Christian’s father would commute from Baltimore on the weekends until his transfer to New York when his financial services promotion was finalized. She had finally negotiated a part-time schedule with her company, but today she planned to amble in springtime around her neighborhood and walk. As they left the house, Christian directed his index finger at their cat in the chair against the window near her art supplies. The feline was nestled under falling drapes with ears pressed against the window to eavesdrop on the birdsong. Christian’s spirit mimicked a sea sponge soaking new things instantaneously and after trying two other daycare facilities whose approaches just didn’t work for her ‘indigo’ child, this mother decided on an in-home childcare center. Teachers told her that he was the kid who remained calm, listened and led the class in their assignments. He was a rebel though, saying plenty of no answers to anyone. This center had toddlers play in the backyard garden instead of watching television and the children brushed their teeth after snacking.

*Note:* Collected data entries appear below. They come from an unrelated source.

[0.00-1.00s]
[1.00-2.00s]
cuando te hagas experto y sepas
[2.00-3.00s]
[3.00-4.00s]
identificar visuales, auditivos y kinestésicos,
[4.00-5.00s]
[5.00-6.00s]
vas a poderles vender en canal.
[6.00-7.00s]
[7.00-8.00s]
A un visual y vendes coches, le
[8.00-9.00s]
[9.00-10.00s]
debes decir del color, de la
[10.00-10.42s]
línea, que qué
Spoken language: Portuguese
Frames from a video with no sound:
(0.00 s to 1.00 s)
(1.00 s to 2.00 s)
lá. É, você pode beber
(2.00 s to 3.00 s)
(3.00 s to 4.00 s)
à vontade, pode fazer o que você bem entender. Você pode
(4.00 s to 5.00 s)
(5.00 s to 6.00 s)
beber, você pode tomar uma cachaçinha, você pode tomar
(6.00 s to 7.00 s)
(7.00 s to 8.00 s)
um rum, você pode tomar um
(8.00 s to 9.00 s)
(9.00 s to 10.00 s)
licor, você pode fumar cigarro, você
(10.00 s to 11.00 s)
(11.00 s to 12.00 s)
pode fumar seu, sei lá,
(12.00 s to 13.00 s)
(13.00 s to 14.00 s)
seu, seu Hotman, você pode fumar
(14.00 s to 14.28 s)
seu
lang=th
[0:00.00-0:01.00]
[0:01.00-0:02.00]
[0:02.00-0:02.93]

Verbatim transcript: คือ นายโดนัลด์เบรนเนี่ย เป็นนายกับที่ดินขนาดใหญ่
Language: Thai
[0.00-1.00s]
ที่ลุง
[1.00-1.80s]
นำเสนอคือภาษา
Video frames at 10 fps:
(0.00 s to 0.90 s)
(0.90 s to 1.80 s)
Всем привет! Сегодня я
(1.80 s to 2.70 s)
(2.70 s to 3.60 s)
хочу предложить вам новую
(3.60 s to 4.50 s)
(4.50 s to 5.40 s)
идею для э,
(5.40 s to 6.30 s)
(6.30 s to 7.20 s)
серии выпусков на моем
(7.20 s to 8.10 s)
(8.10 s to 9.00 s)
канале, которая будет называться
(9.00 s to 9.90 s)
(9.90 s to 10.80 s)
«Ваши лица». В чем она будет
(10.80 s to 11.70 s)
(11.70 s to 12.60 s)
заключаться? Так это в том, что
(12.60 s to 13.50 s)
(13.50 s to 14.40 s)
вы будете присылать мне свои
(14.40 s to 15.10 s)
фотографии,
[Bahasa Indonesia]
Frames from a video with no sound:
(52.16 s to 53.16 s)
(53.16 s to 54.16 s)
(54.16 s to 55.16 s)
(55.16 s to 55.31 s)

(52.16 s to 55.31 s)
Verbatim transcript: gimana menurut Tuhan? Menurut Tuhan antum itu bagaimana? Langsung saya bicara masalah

She daydreamed as she parked her stroller, carried Christian inside and exited the childcare center. She remembered her annual vacation this past February out West to ski with Victor. His parents kept their baby that week. What a contrast in nature between the two visual scenes. New York City’s mountains are the Manhattan skylines. She walked underneath ginkgo biloba trees with falling fruit, picked up litter unconsciously while on the cement sidewalk near her brownstone duplex the pair was negotiating to purchase. Dandelions lived in-between stone cracks. Breezes caught petals, feathers.
“Hey Al,” she said. Her ancient neighbor Mr. Thomas did not notice her until she turned the key of her front door.
“It sure feels like August,” he said. She waved back halfway opening the front door.
Her cat snored in a ball on the oak and leather chair as she entered her home. A dead bee rested inside the windowsill as she opened the curtains and heard the cat growl. She dropped her purse then listened to the messages on the answering machine. The babysitter was available on Saturday and Victor said he would call back. She planned the upcoming weekend in her mind. Christian would stay with the babysitter until he arrived late morning. She had a drawing class at the Botanic Gardens.
Wherever she traveled she sketched. While skiing she drew the pine trees twisting alongside the chair lifts. On Long Island she recorded the seagulls during an evening as sun merged in Brooklyn, she sketched exotic plants and brownstone buildings. She bounded letting the inside door slam behind her. Pulling up weeds she walked backwards away from the house. The day was young and a walk of city streets to record with charcoal was on the agenda. She and Christian will prepare for Victor and a visit soon from Suzette. The first cousins grew close.